Frequently Asked Questions

Is it normal to feel anxious and second-guessed from family advice?

Yes, and it is well-documented. Research in a South Asian context found that comments from family members about a new mother's capabilities caused anxiety and self-doubt in participants. What you are feeling is not an overreaction.

What do I say when my mother-in-law and mother give opposite advice?

There is no need to adjudicate between them. A simple response: "You are both coming from experience and I appreciate that — I am going to follow what my paediatrician has said." Then redirect the conversation.

How do I get my partner to back me up with in-law advice?

Be specific rather than general. "I need you to say 'we have decided' when your mother questions how I am handling the baby" is something your partner can actually do. "I need more support" is too vague to act on. Have this conversation at a quiet moment, not in the heat of a conflict.

Does it actually matter if I lose confidence? Can I just push through?

It matters clinically. A 2022 PMC study found that low parenting confidence in the early postnatal period is a risk factor for postpartum depression.
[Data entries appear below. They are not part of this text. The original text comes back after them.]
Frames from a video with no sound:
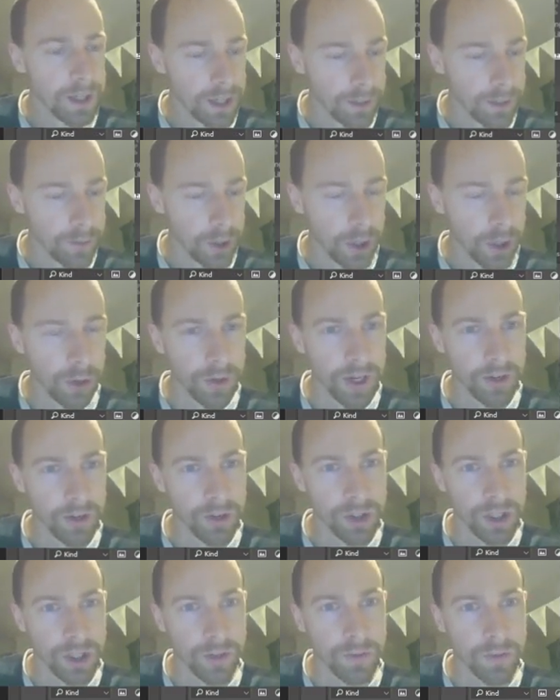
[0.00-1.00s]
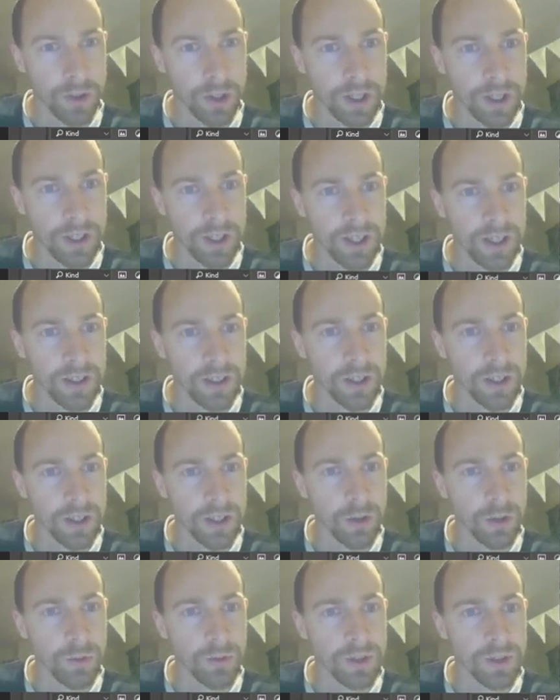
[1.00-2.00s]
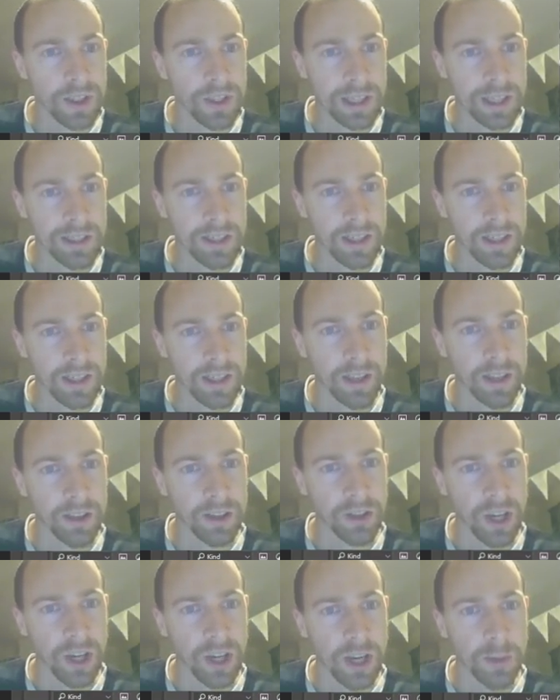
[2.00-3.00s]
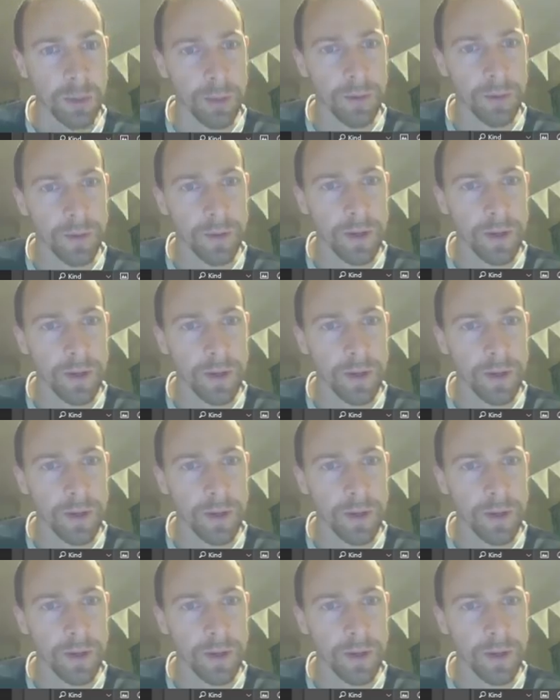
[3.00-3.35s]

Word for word: if you hold down shift you can continue selecting another shape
Protecting your self-efficacy is not about pride — it is protective for your mental health.

When should I be more concerned about in-law interference?

If interference is constant, if it is affecting your mood or your relationship with your baby, or if you are experiencing persistent sadness or withdrawal — speak to your OB-GYN or a mental health professional. A Frontiers in Psychiatry study found that excessive mother-in-law interference is associated with postpartum depression. These are clinical concerns, not personal failures.

One thing worth knowing: postpartum depression in India is frequently undiagnosed and untreated — dedicated maternal mental health services are limited in many facilities, and a 2024 scoping review in the Indian Journal of Psychological Medicine found that only 7.5% of women diagnosed with PPD had actually sought professional help. If your OB-GYN is not the right entry point, iCall (run by TISS: 9152987821, Monday–Saturday 10 AM–8 PM) offers free, confidential counselling in Hindi, English, and several regional languages. The Vandrevala Foundation helpline (+91 9999 666 555) is available 24/7. Reaching out is not an overreaction — it is the right response.